Fin d'un cycle Sokourov que j'avais initié il y a très longtemps, et loin de compléter la filmographie du réalisateur russe au style inimitable. N'ayant pas encore vu "Taurus" sur les derniers jours de Lénine, "Le Soleil" fait chez moi suite à "Moloch" et sa journée dans la vie du führer en venant ajouter un élément à cette trilogie sur le totalitarisme qui s'inscrit dans une singularité assez incroyable. Même si je n'adhère pas en tous point aux expérimentations très nombreuses, on est malgré tout bien obligé de saluer le travail incroyable dans la recherche d'une esthétique adaptée et unique, ainsi que d'un thème très spécifique s'inscrivant dans une perspective particulièrement novatrice.
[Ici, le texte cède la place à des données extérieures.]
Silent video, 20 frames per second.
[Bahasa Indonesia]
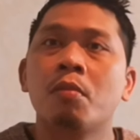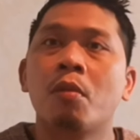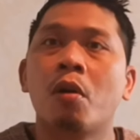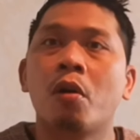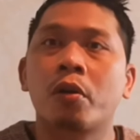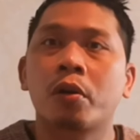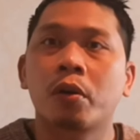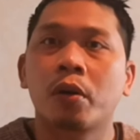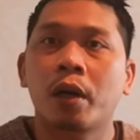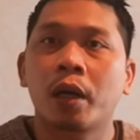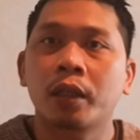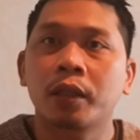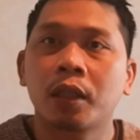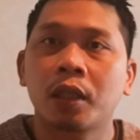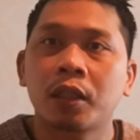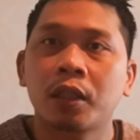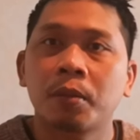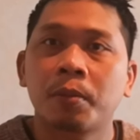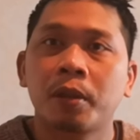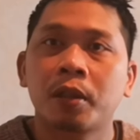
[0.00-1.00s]
Mohon
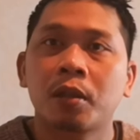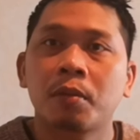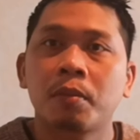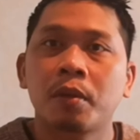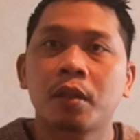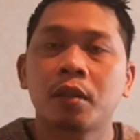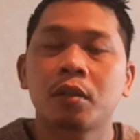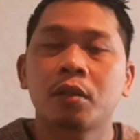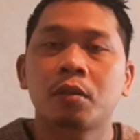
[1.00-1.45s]
doanya teman-teman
L'acteur japonais Issei Ogata (vu dans "Yi Yi" de Edward Yang) incarne l'empereur Hirohito à la fin de la Seconde Guerre mondial, à l'été 1945, et Sokourov se fixe un cap assez particulier : au travers de la reddition sans condition du Japon qu'il va accorder aux Alliés, il souhaite s'intéresser à une disposition rare dans l'histoire, la renonciation à une ascendance divine. Sokourov ne semble pas vraiment intéressé par le contexte historique ni par les massacres qui ont lieu en marge de ces discussions. L'unique enjeu est là, dans ces derniers jours de pouvoir juste avant la capitulation et la période d'occupation qui suivra, structuré principalement autour de la rencontre entre Hirohito et le général américain MacArthur.
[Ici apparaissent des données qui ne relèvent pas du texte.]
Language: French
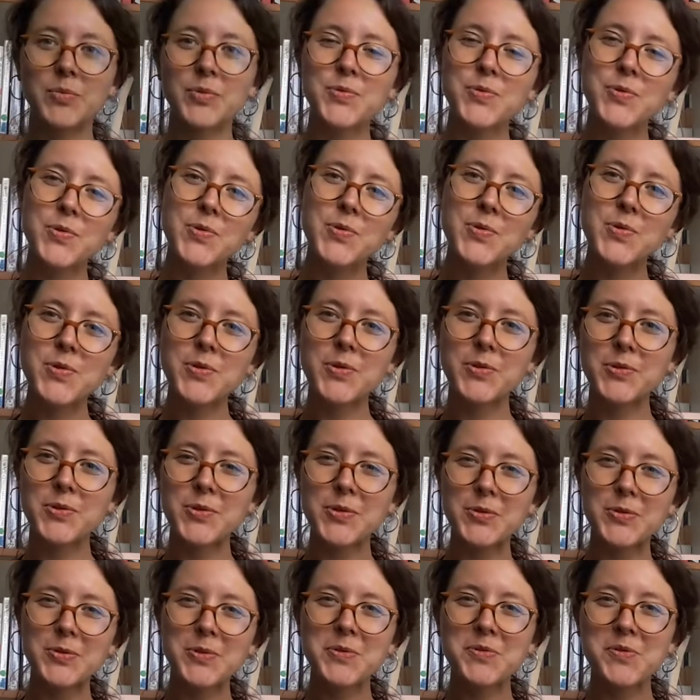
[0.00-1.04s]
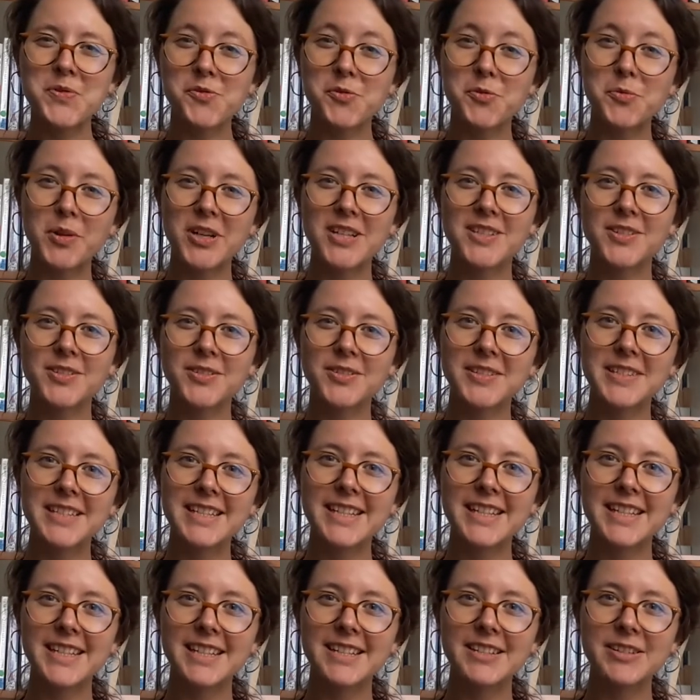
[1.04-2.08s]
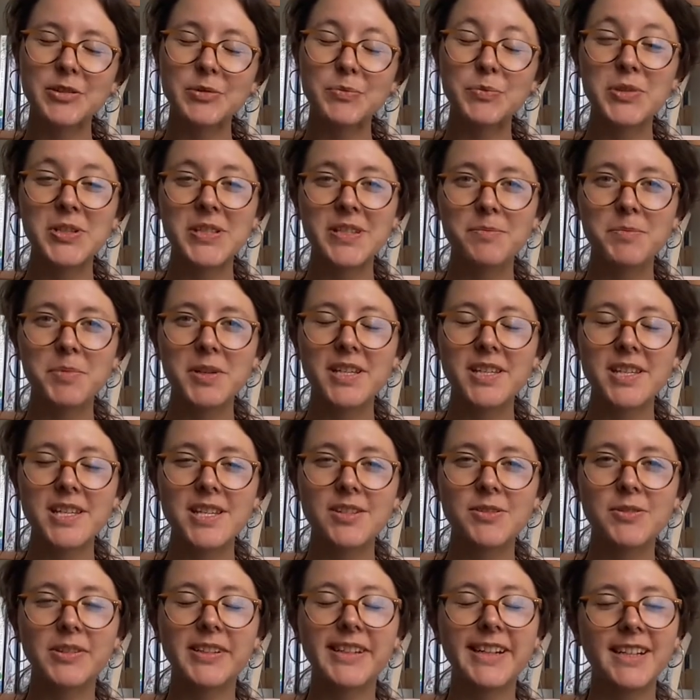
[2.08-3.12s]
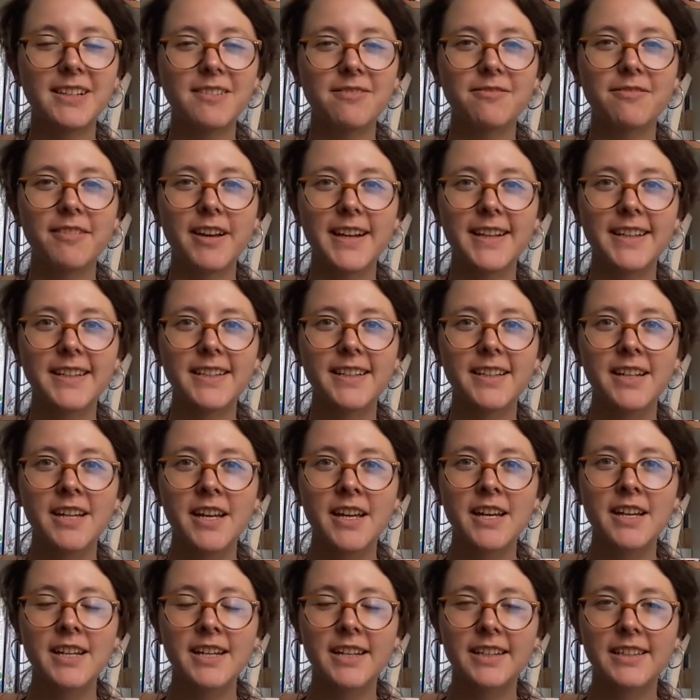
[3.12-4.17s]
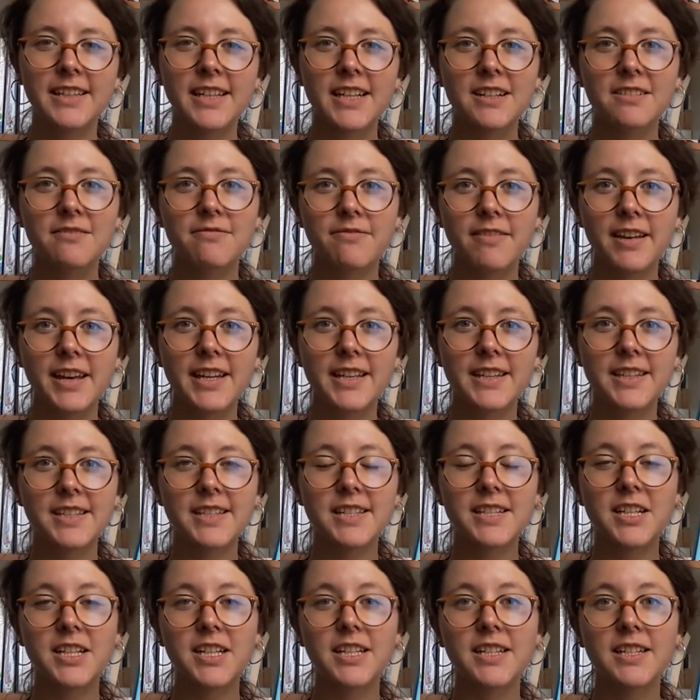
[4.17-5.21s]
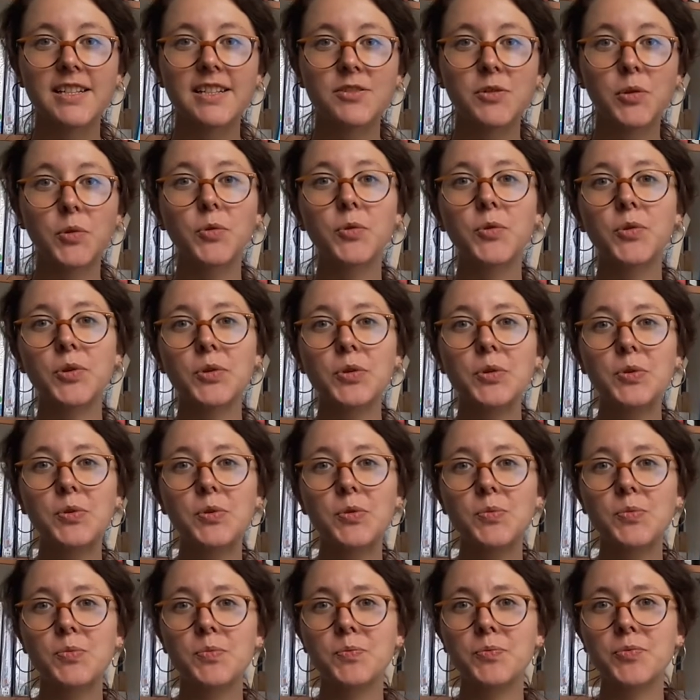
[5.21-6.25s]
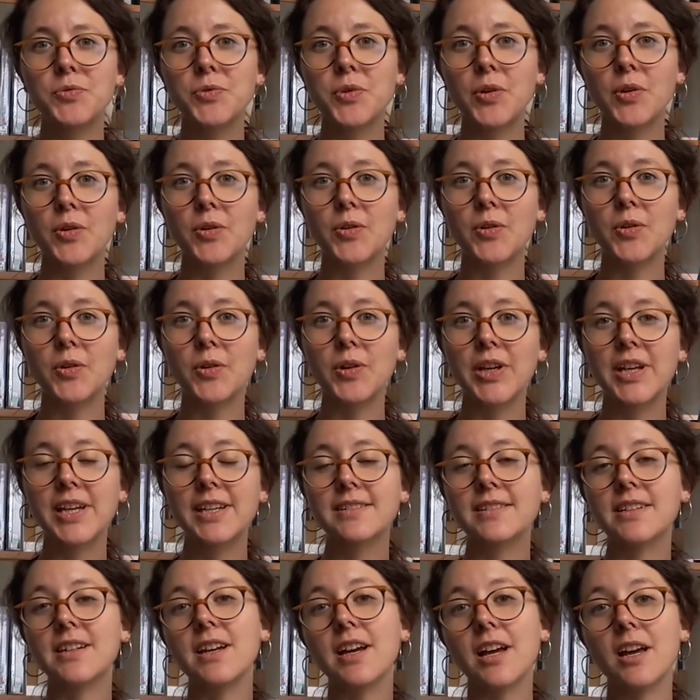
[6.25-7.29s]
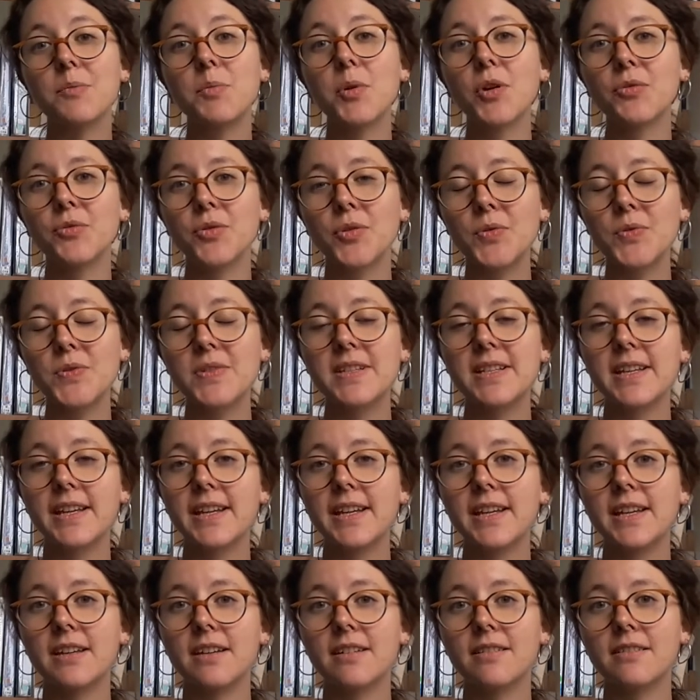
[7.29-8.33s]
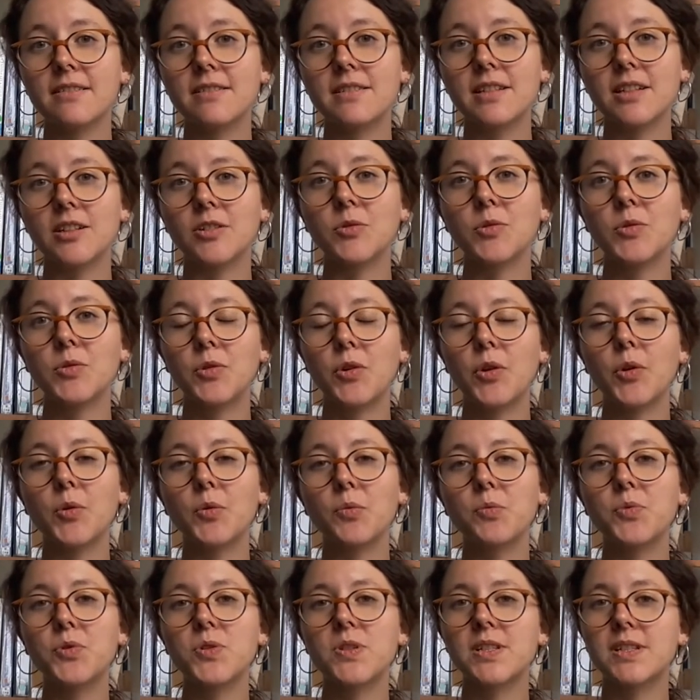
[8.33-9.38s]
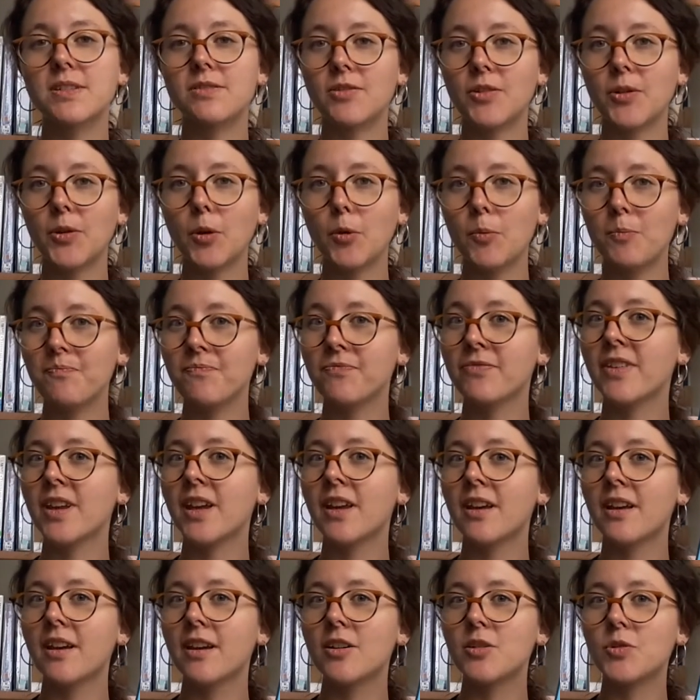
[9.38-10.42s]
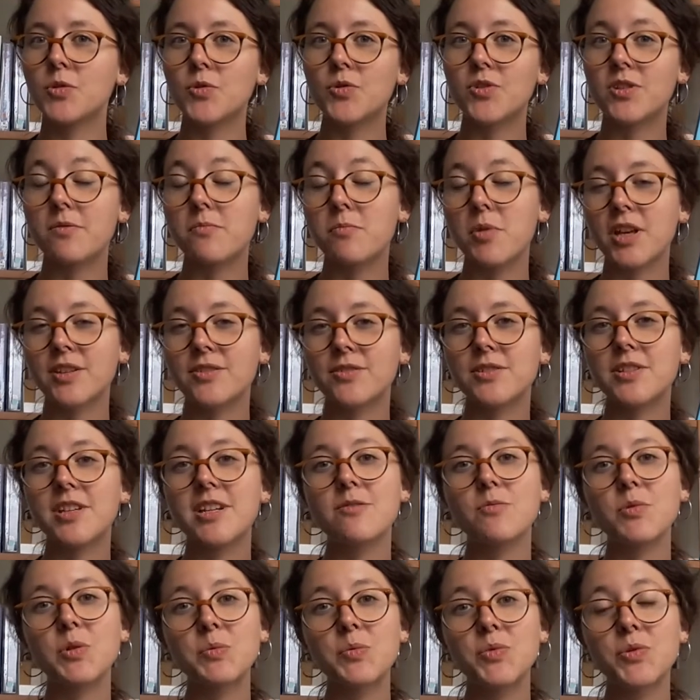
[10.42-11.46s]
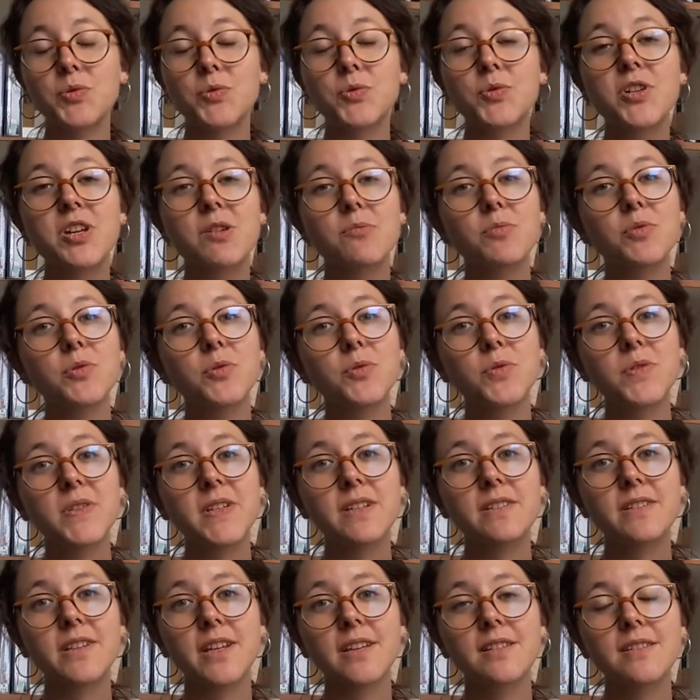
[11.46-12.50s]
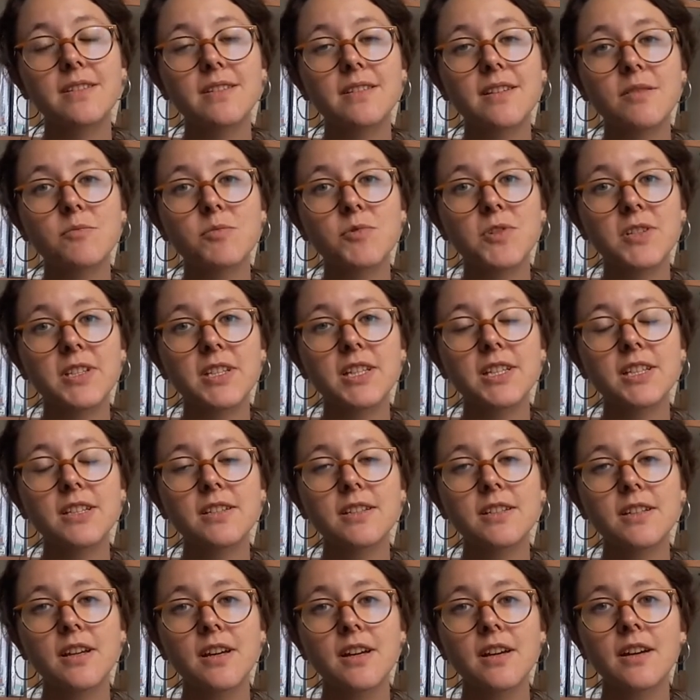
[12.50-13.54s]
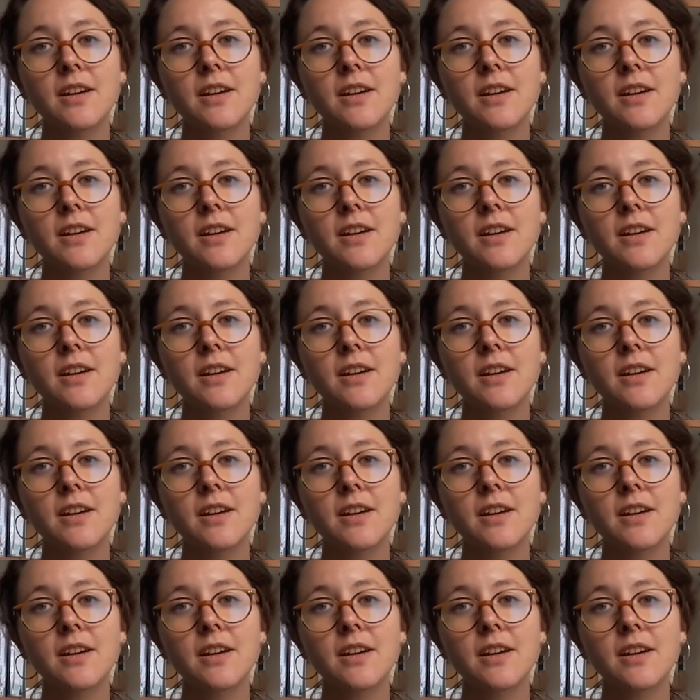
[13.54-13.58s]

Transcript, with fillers: Bonjour, aujourd'hui je vais vous présenter euh, Petit Pays de Gaël Faye. Gaël Faye, il est surtout connu pour euh, être un rappeur français, euh, c'est un auteur-compositeur que j'aime personnellement beaucoup, j'aime beaucoup ses textes, sa musique.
Évidemment Sokourov s'en donne à cœur-joie pour créer une atmosphère de crépuscule pour un dieu, il déploie toute l'étendue de son savoir-faire pour instaurer une ambiance sombre, brumeuse, pétrifiée dans une forme de lenteur mystique. Petit aparté : on peut quand même regretter le format numérique particulièrement disgracieux, malgré l'amusement que le cinéaste semble en avoir tiré... Rien de mythifiant là-dedans : au contraire, il fait de l'empereur un personnage de rêveur assez éloigné des aspirations éthérées régulièrement rappelées par un de ses sujets — qui finira par se faire seppuku devant l'affront non pas de la capitulation mais de la déchéance du divin. Sokourov filme le chemin de l'empereur en voie de normalisation comme une tragédie sourde, même s'il semble étranger à l'humiliation attendue, donnant au dépouillement spirituel en cours le parfum d'un aveuglement passé. L'empereur assume étonnamment son déclin, un retrait qui s'effectue avec une certaine lucidité (mais non sans convulsions) dans une dimension onirique insaisissable.